Robert L. Jackson

No. 56, 62
- Position: Linebacker

Personal information
- Born: August 7, 1954 (age 71) Houston, Texas, U.S.
- Listed height: 6 ft 1 in (1.85 m)
- Listed weight: 230 lb (104 kg)

Career information
- High school: Houston (TX) M. B. Smiley
- College: Texas A&M
- NFL draft: 1977: 1st round, 17th overall pick

Career history
- Cleveland Browns (1977–1981); Atlanta Falcons (1982);

Awards and highlights
- Unanimous All-American (1976); First-team All-SWC (1976); Second-team All-SWC (1975);

Career NFL statistics
- Sacks: 6
- Fumble recoveries: 2
- Interceptions: 2
- Stats at Pro Football Reference

= Robert Jackson (linebacker) =

American football player (born 1954)

Robert Lee Jackson (born August 7, 1954), nicknamed "Stonewall", is an American former professional football player who was a linebacker in the National Football League (NFL) . He played college football for the Texas A&M Aggies, then played in the NFL for the Cleveland Browns and the Atlanta Falcons between 1977 and 1982.

==Football career==
Jackson attended Texas A&M University and was a consensus College Football All-America Team linebacker and a Lombardi Award finalist for the Aggies in 1976. He was a first-round selection of the Cleveland Browns in the 1977 NFL draft.

Jackson missed his entire rookie season after a preseason knee injury.

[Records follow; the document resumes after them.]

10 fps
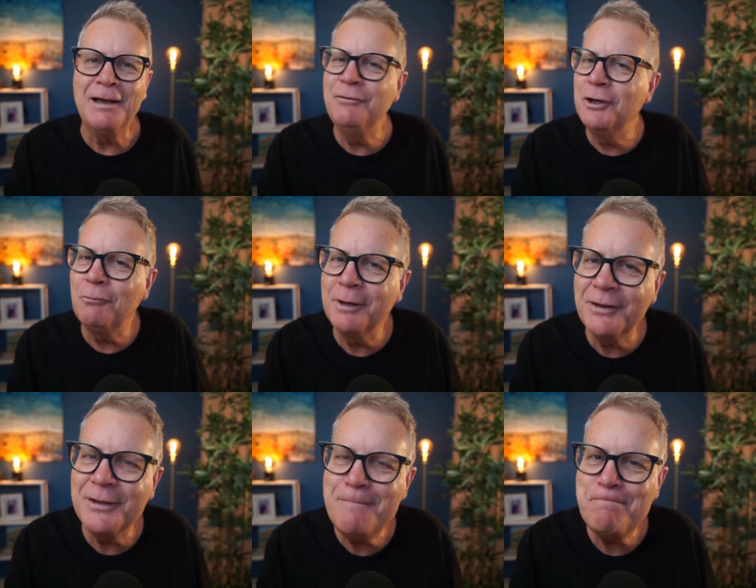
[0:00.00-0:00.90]
We got one of
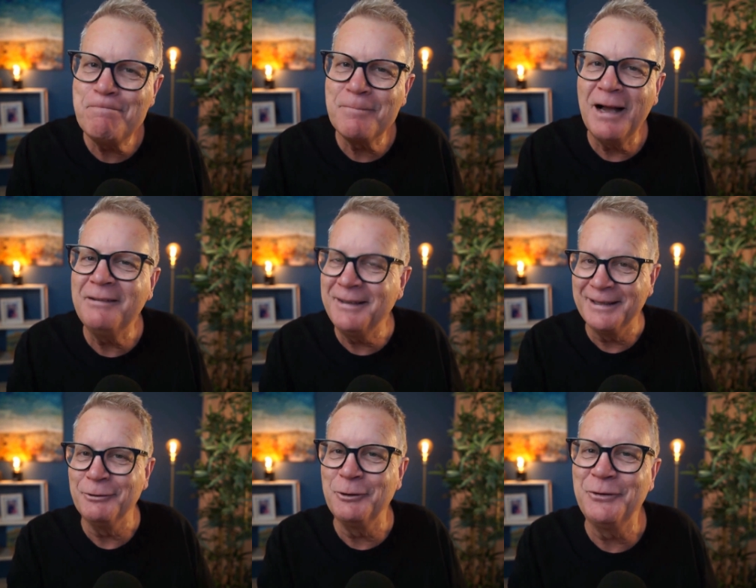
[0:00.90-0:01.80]
them. I think
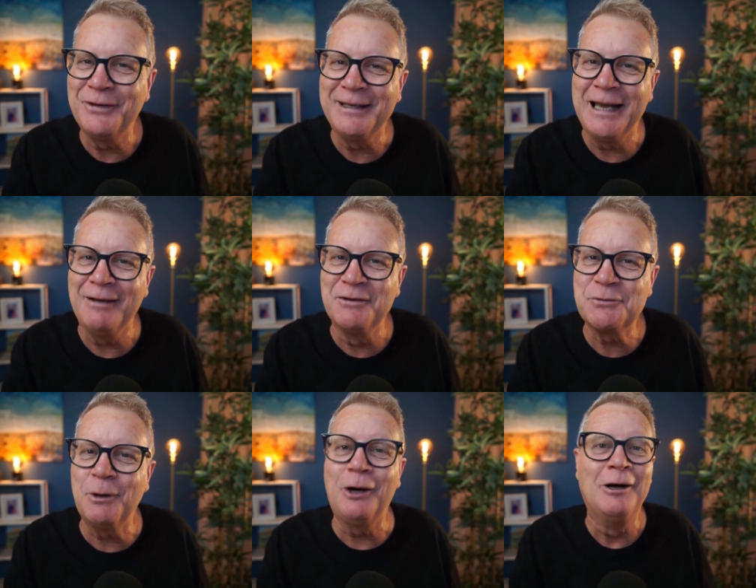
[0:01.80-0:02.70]
they're a good thing to have as
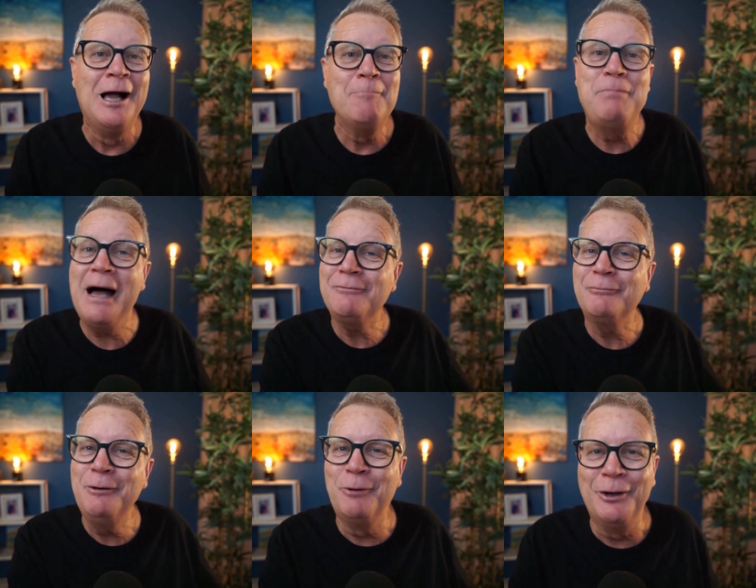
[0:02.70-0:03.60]
well. But
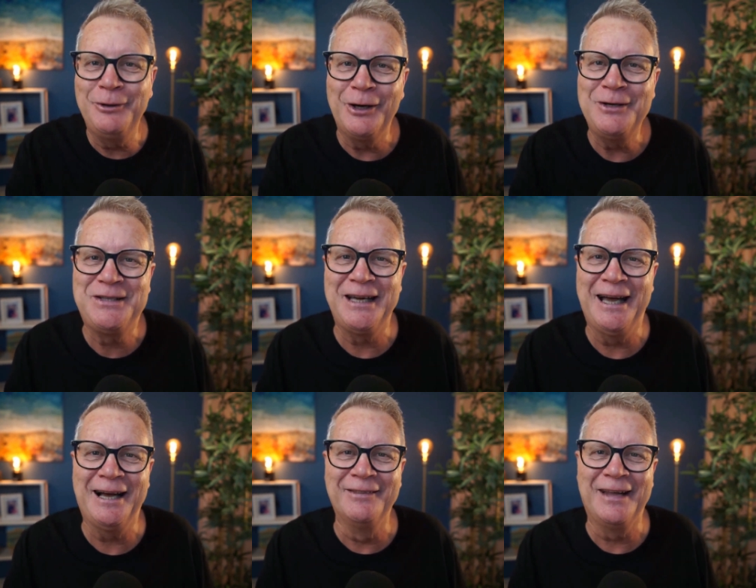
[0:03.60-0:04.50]
we won't go
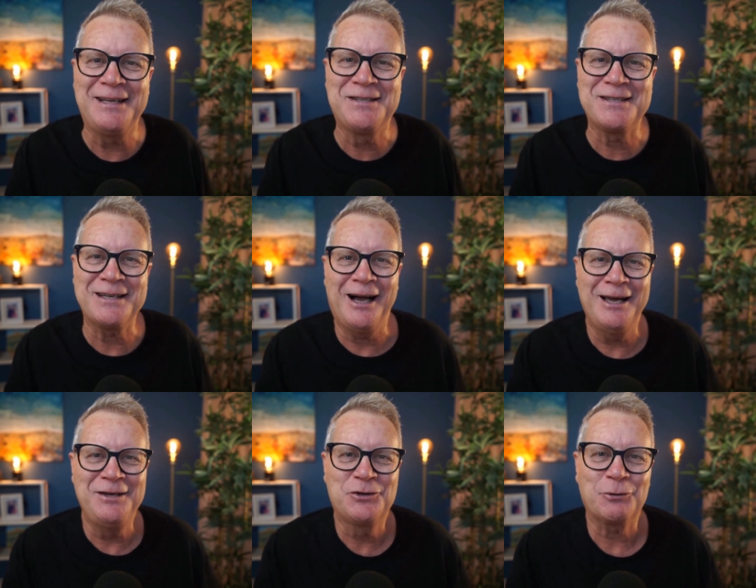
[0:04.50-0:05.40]
down that
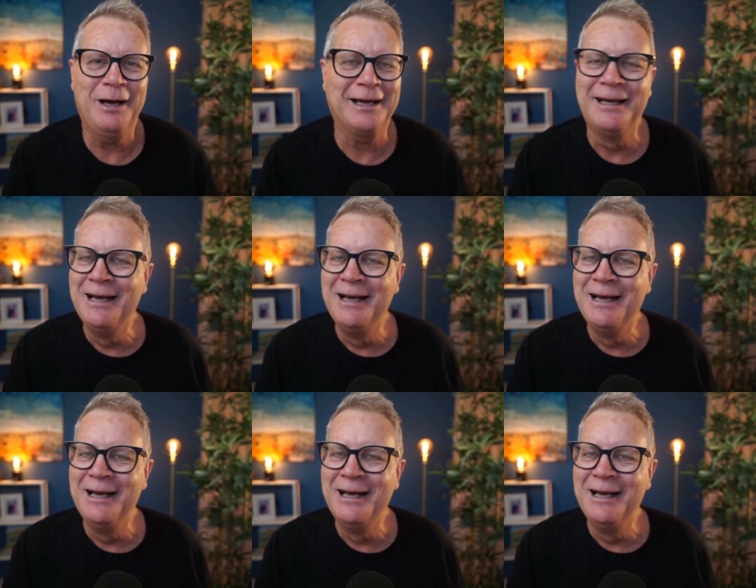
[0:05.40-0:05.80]
sidetrack.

He suffered another knee injury in the 1978 preseason, but he still appeared in 14 games that season. He was a regular starter for Cleveland in 1980 and 1981, starting 14 games in each season. In 1981, Cincinnati head coach Forrest Gregg referred to Jackson as the dirtiest player in the NFL.

In April 1982, Jackson was traded to the Denver Broncos, but he was waived before the regular season. He was signed by the Atlanta Falcons that September. Jackson's career concluded that year with five appearances for the Falcons.